Under Pressure

A PLANE’S ALTIMETER measures the airplane’s altitude. It’s a critical instrument—so important, in fact, that planes are typically outfitted with two. That’s for redundancy, in case one fails. In addition, because different altimeters work better in different conditions, the two readings offer pilots multiple points of reference.

I was speaking recently with a retired pilot, who explained this to me and asked how he could apply the notion of redundancy to his finances. It was a good question, one that’s relevant to anyone building a financial plan.

Let’s start with the numbers. Statisticians like to joke about the six-foot man who drowned in a river that was five-feet deep on average. The idea is that we need to be careful in how we use statistics, and this certainly applies to financial planning. We know, for example, that historically the U.S. stock market has delivered 10% annual returns, but that figure is a 100-year average. In our own retirement, each of us will experience some set of market returns, but we don’t know whether those returns will be better or worse than the long-term average, and that could make all the difference. How can you navigate this uncertainty?

One way is to assume that future returns will be lower than they’ve been in the past and to assess the impact of those lower returns on your plan. That approach would make sense especially right now, after the strong above-average returns we’ve enjoyed over the past decade.

Another approach would be to use Monte Carlo analysis. This is a statistical technique that gauges the likelihood of a plan’s success under different market conditions. It has its own strengths and weaknesses, but can be helpful in illustrating the probability of various future outcomes.

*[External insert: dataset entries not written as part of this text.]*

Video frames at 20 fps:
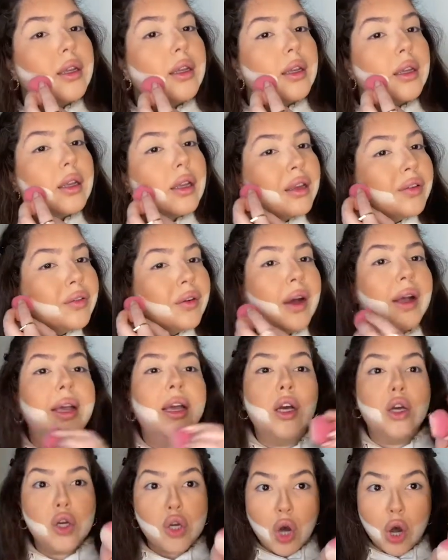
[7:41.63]
if I
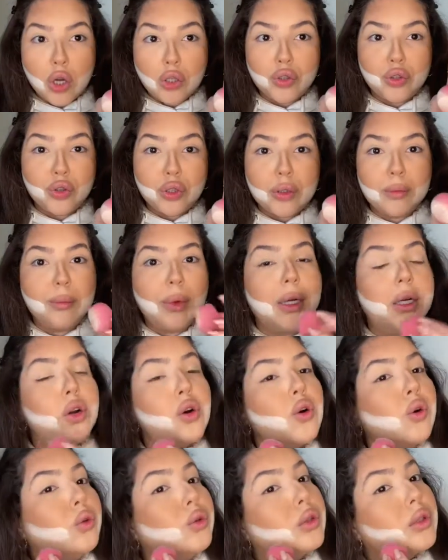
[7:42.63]
contoured my
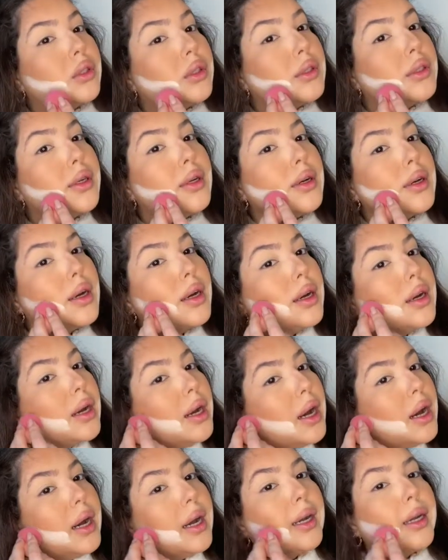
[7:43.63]
nose,
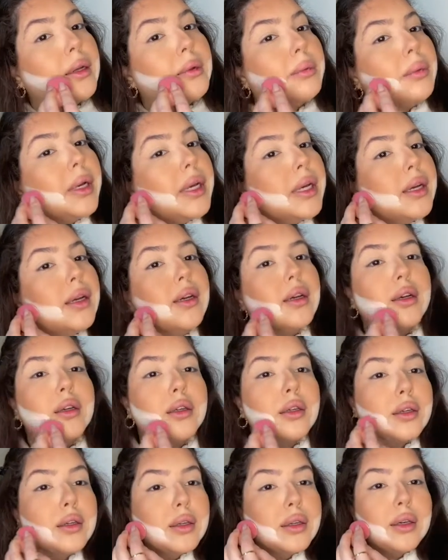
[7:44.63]
I bake
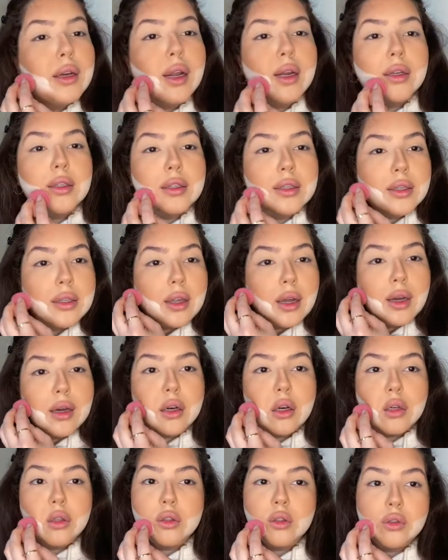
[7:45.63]
next to that
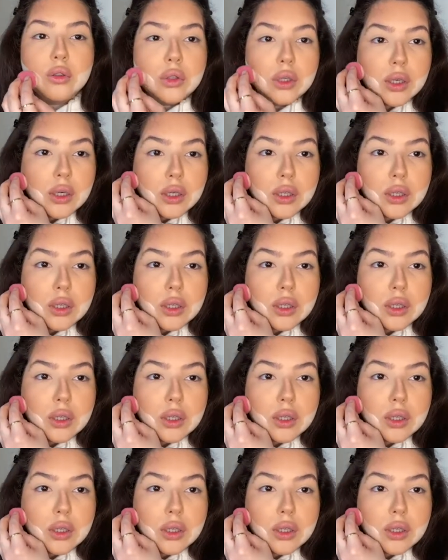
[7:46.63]
contour.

How else can you account for the uncertainty of market returns? I suggest turning the dials on more than one variable. What if you varied your expected spending rate or looked at the impact of moving? It’s useful to examine alternative scenarios even if you don’t know precisely which way things will go.

Another way to pressure-test your plan is to do what the late Charlie Munger often recommended. “Invert,” he said. “Always invert.” The idea here is to turn a problem on its head, to look at it from more than one perspective. In addition to asking how you might set your plan up for success, also ask what might cause it to fail? While none of us can see the future, an advantage we all have is we know our own circumstances. That puts us in a better position to assess which risks will likely be most relevant. Some folks worry more about their health. Others worry about their living situation or about the wellbeing of a loved one.

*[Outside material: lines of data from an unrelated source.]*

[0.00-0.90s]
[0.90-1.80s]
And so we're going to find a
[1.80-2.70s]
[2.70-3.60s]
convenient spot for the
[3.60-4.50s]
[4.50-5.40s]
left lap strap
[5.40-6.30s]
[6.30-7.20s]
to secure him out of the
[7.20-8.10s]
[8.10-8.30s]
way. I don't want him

Another important step is to tune out unnecessary noise. Alberto Brandolini is an Italian software engineer. In observing the amount of misinformation on the internet—and how quickly it can spread—he coined what he called Brandolini’s law. It postulates that the amount of energy needed to refute misinformation is an order of magnitude greater than the effort required to produce it. Because Wall Street’s marketing machine is often in overdrive, this is a key point. In constructing your plan, try to steer clear of sales pitches for the Street’s latest “innovation.”

In the last interview he gave before his death in 1976, Benjamin Graham offered this advice: “The present optimism is going to be overdone and the next pessimism will be overdone.” And this cycle simply repeats. “You are back on the Ferris Wheel,” he said. This is another important idea. In constructing a plan, it helps to be skeptical of the prevailing sentiment of the day, whether that happens to be excessive optimism or extreme pessimism. Instead, stay focused on your plan and your goals.

On this point, it’s worth keeping in mind the history of the transportation industry. Before automobiles gained popularity in the early 1900s, it’s estimated that there were more than 4,000 companies in the horse-and-carriage business. In hindsight, it’s clear that the right move for them would have been to try to transition to automobile manufacturing. Carriage makers had relevant skills and were well positioned to make this leap.

But they adopted a collective mindset that the automobile wasn’t going to succeed. They referred to cars as “devil wagons” because, early on, they were noisy, unreliable and dangerous. As a result, just one carriage maker, Studebaker, correctly assessed where things were going and successfully shifted to making automobiles. Every other one of those 4,000 companies was so convinced of an alternate reality that they put themselves out of business.

This carries a lesson for financial planning. There’s no virtue in being contrarian simply for the sake of being contrarian. But in making a financial plan, it sometimes helps to consider viewpoints that differ from what everybody “knows.”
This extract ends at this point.